Avrum Burg, Konstanty Gebert, Nahed Samour
Judging Israel: Why It Matters
No single question has rocked international communities like the question of how to judge Israel, particularly since October 7, 2023. The very criteria by which we judge the actions of a nation are uncertain. What should be the role of international law, and what the role of history? How can we determine whether words like “genocide” or “apartheid” are polemical and when they are justified? What should be the consequences of those judgments? The Einstein Forum has taken strong positions on these and related questions while preserving room for civil and reasonable disagreement, as we will continue to do in this discussion.
Avrum Burg is an Israeli author and politician. He was advisor to prime minister Shimon Peres, a member of the Knesset and Speaker of the Knesset from 1999 to 2003, Chairman of the Jewish Agency and the World Zionist Organization. Since retiring from politics he has become an international bestselling author. In 2007, Burg published a book entitled The Holocaust is Over: We Must Rise From Its Ashes in which he argued that Israeli society has become violent as a consequence of the continuing trauma over the Holocaust. In 2021, Burg appealed to the Israeli Supreme Court to have the Interior Ministry erase from its records that his nationality is Jewish, in response to the 2018 Jewish Nation State Law which, in his view, codified “built in discrimination”.

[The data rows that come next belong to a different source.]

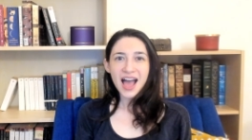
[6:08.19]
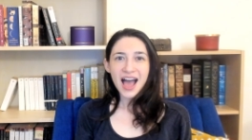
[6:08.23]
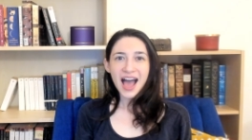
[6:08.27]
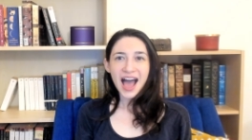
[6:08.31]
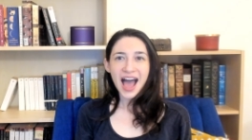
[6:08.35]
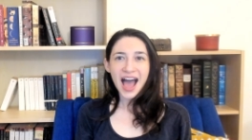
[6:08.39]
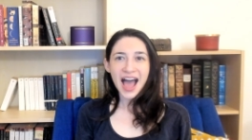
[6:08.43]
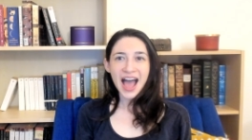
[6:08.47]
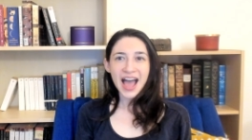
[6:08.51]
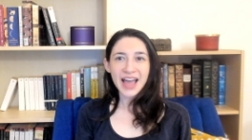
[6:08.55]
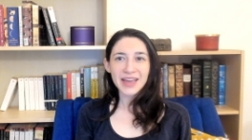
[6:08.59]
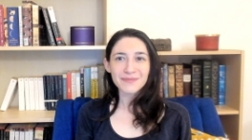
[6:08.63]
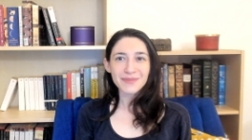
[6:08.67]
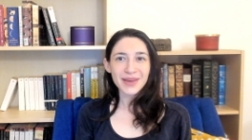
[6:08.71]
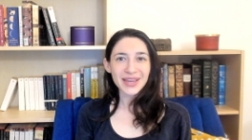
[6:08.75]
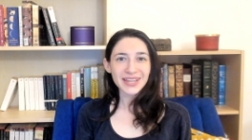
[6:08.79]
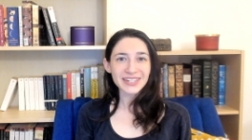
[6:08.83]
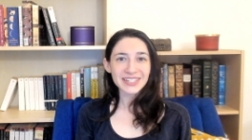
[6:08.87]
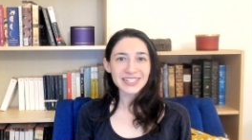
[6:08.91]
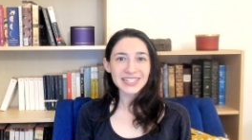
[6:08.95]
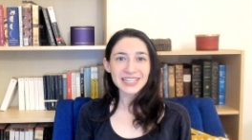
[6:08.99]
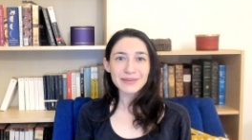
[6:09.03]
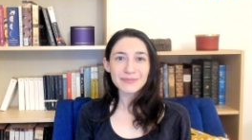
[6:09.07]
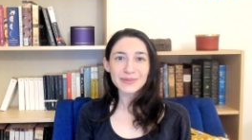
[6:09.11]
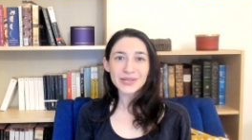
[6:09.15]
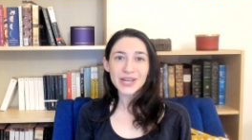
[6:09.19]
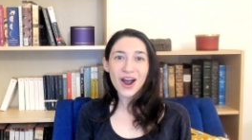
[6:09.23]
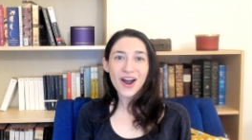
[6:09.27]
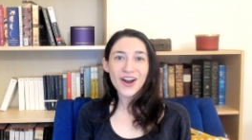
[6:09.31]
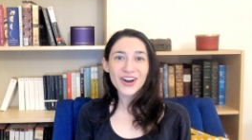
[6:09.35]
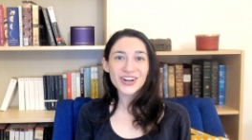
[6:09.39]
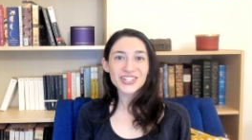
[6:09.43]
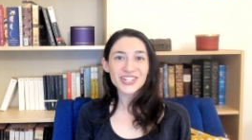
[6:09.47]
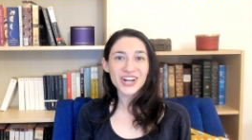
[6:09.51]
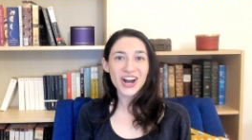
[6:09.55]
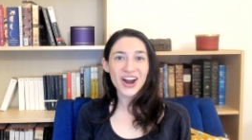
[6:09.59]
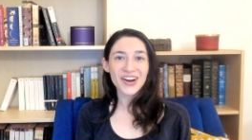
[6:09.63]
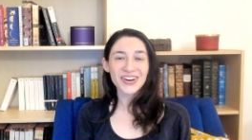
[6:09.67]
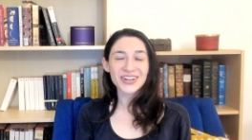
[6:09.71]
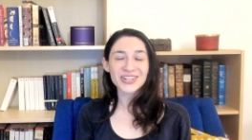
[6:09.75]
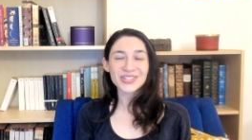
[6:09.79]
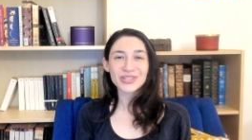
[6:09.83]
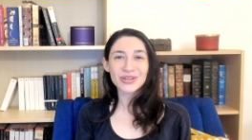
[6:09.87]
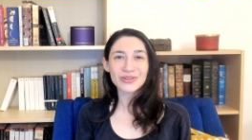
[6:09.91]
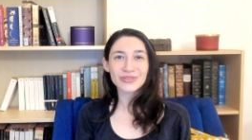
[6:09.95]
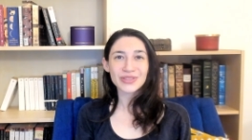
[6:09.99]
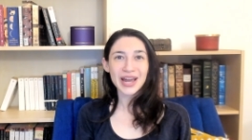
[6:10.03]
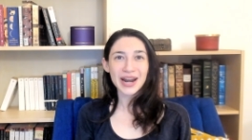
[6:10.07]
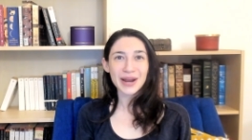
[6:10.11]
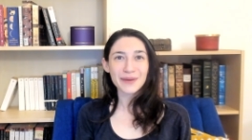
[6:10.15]
I made a TBR jar so
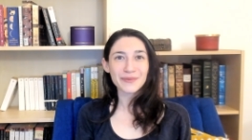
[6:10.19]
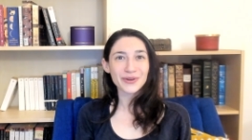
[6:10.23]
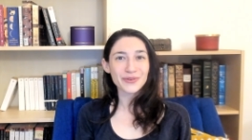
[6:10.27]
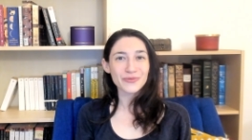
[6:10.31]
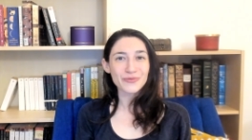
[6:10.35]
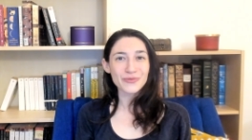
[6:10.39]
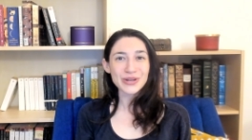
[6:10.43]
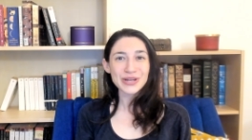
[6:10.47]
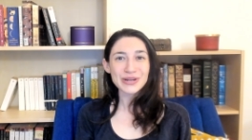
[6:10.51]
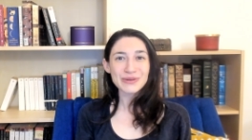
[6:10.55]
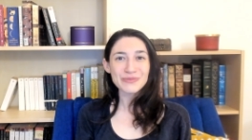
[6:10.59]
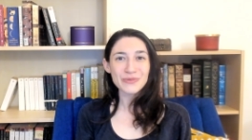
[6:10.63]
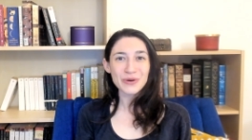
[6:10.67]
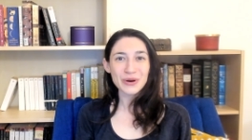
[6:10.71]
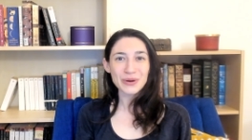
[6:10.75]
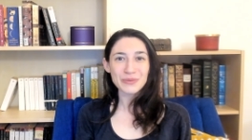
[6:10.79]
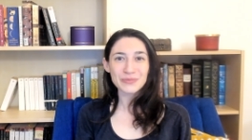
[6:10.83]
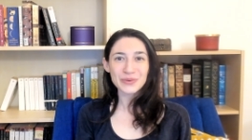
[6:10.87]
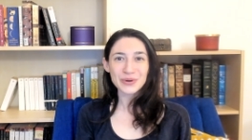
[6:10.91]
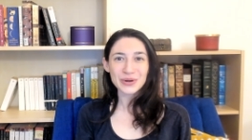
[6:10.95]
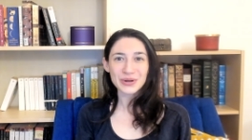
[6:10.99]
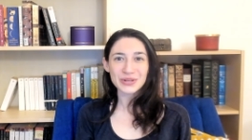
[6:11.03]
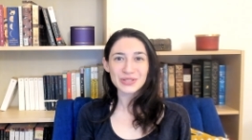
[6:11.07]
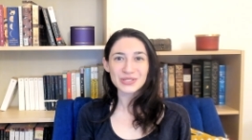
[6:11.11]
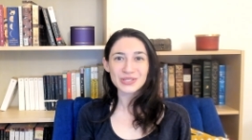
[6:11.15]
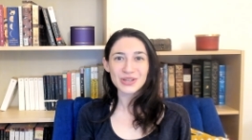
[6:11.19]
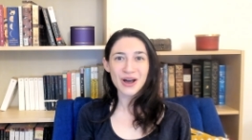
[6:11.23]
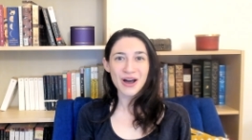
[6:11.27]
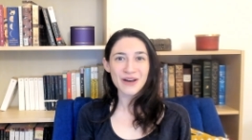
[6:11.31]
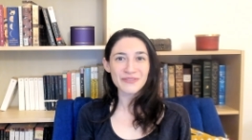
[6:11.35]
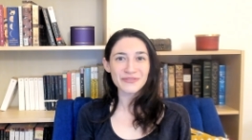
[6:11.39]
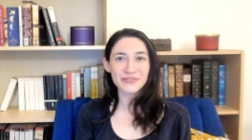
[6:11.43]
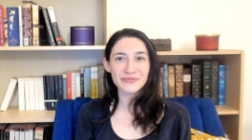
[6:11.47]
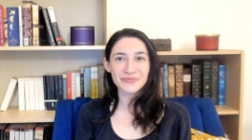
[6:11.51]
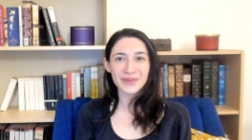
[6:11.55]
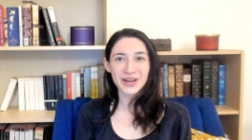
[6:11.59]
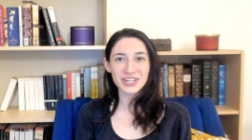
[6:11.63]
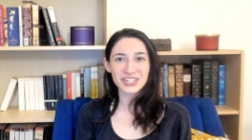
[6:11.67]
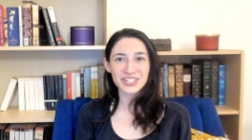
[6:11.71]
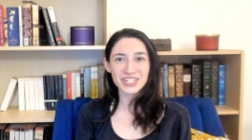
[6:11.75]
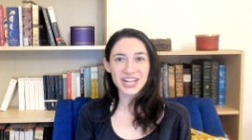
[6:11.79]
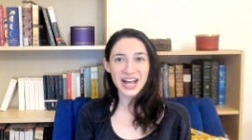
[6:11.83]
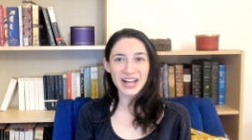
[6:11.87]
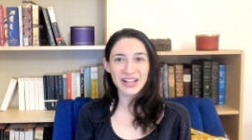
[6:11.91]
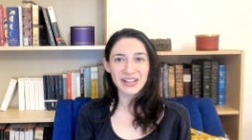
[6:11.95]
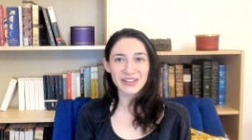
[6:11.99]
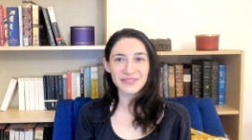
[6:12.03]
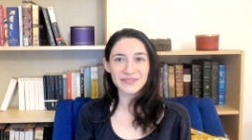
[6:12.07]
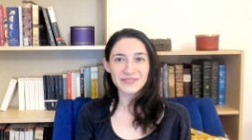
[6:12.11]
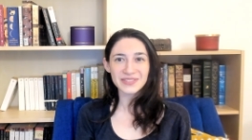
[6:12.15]
that I would read more books off of my
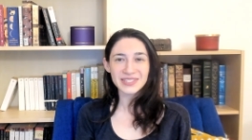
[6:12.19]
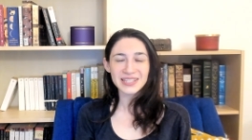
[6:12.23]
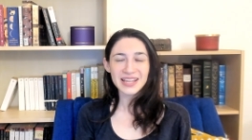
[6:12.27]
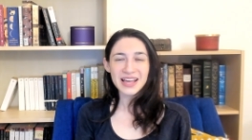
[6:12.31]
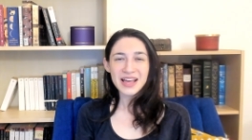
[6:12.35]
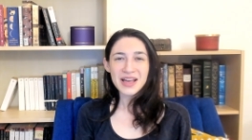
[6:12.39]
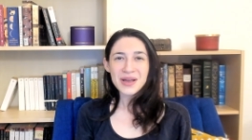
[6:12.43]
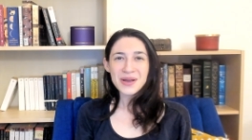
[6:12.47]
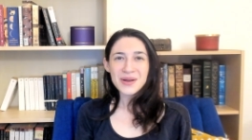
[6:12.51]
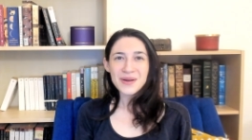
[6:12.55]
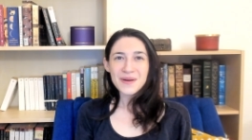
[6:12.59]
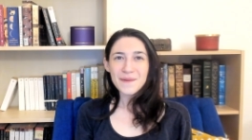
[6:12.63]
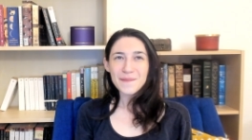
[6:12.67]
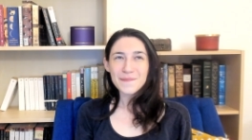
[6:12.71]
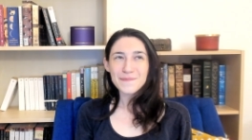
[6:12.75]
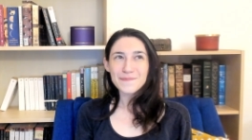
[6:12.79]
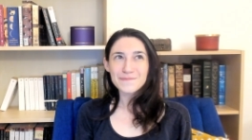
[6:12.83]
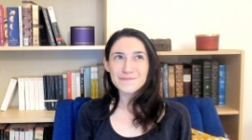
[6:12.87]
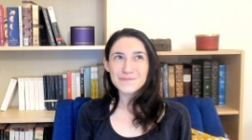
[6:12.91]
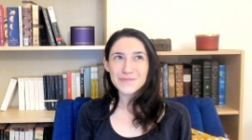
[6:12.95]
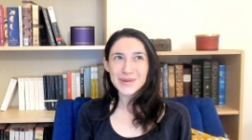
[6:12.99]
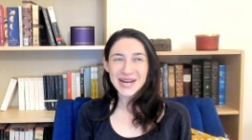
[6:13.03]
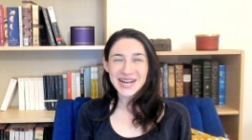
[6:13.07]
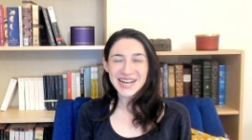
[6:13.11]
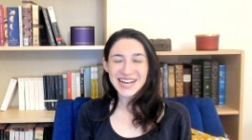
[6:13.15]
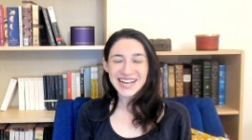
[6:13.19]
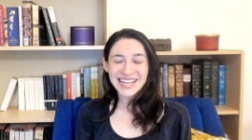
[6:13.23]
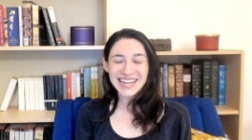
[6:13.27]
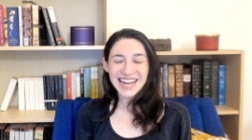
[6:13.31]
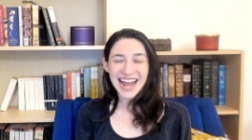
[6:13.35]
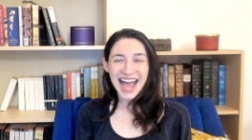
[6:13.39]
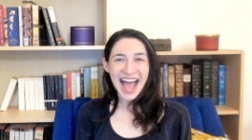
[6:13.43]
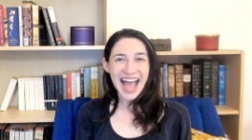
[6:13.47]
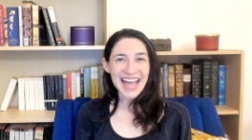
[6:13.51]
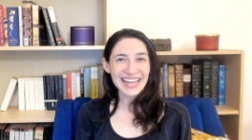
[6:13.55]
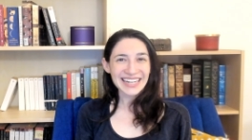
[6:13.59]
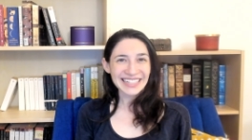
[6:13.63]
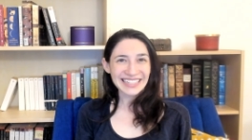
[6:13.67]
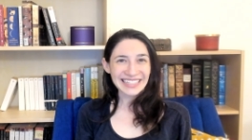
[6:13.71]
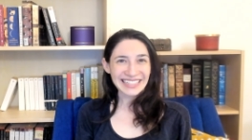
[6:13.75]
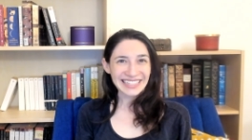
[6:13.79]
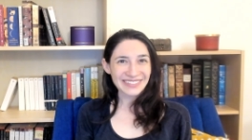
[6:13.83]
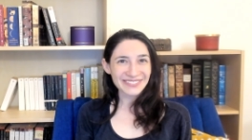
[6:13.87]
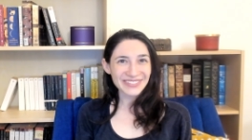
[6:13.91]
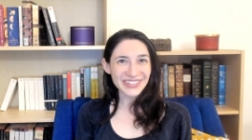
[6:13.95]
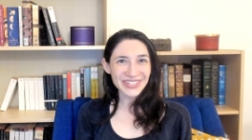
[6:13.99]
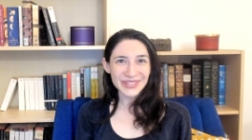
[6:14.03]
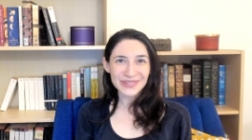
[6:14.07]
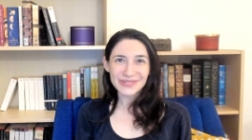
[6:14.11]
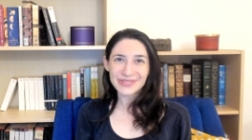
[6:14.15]
shelves, but I didn't
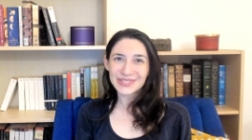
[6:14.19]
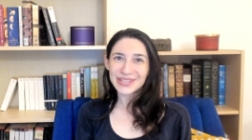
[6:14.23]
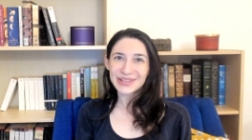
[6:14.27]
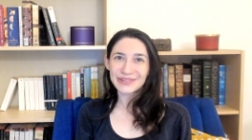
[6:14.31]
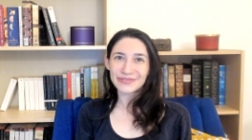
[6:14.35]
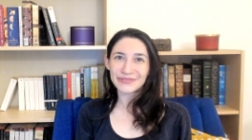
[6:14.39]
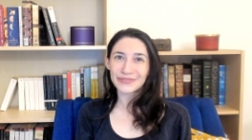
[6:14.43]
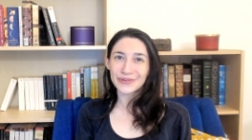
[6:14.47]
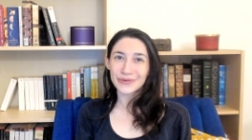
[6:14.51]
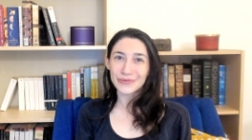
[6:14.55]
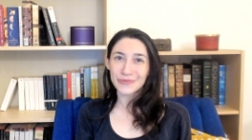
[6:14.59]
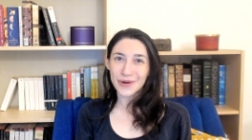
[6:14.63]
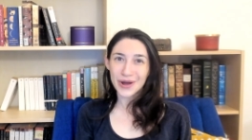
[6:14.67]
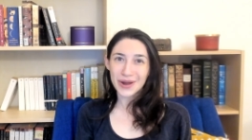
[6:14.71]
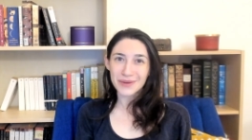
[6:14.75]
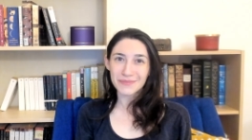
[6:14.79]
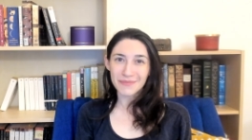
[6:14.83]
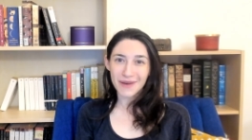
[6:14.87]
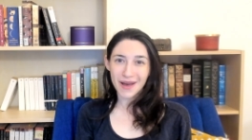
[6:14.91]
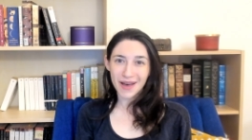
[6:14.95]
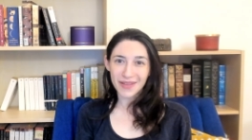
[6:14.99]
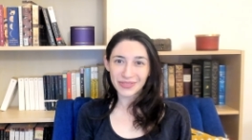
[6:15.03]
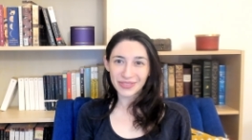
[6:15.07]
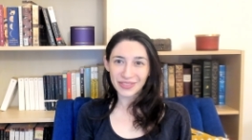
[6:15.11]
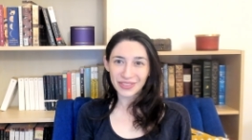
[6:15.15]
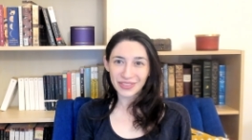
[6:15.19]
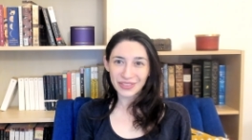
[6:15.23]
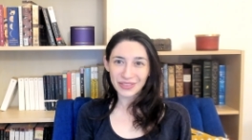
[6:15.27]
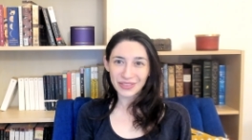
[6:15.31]
even use it for 1 month.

Konstanty Gebert is an international reporter and columnist with the leading Polish daily, Gazeta Wyborcza. Born in Poland, he received his degree in psychology from Warsaw University in 1976. He has taught at Hebrew University, the University of California at Berkeley, Grinnell College, and Warsaw University’s Collegium Civitas. He has served as a war correspondent covering conflicts in Turkey, India and Kashmir, Myanmar, Israel-Palestine, Rwanda, and Bosnia. Gerbert has also advocated for a revival of Jewish life in Poland as a co-founder of the underground Jewish Flying University and the Polish Jewish intellectual monthly Midrash. He has served as a board member for the Einstein Forum in Potsdam, Paideia Institute for Jewish Studies in Sweden, and the Dutch Jewish Humanitarian Fund in The Hague. In 2018 he received the American Jewish Press Association Rockower Award.
Nahed Samour, Research Associate at Radboud University, has studied law and Islamic studies at the universities of Bonn, Birzeit/Ramallah, London (SOAS), Berlin (HU), Harvard and Damascus. She was a doctoral fellow at the Max Planck Institute for European Legal History in Frankfurt/Main. She clerked at the Court of Appeals in Berlin, and held a Post Doc position at the Eric Castrén Institute of International Law and Human Rights, Helsinki University, Finland and was Early Career Fellow at the Lichtenberg-Kolleg, Göttingen Institute for Advanced Study. She has taught as Junior Faculty at Harvard Law School Institute for Global Law and Policy from 2014 to 2018. From 2019 to 2022, she was Core Emerging Investigator at the Integrative Research Institute Law & Society. Together with Hanan Badr she co-edited the volume Arab Berlin. Dynamics of Transformation (2023).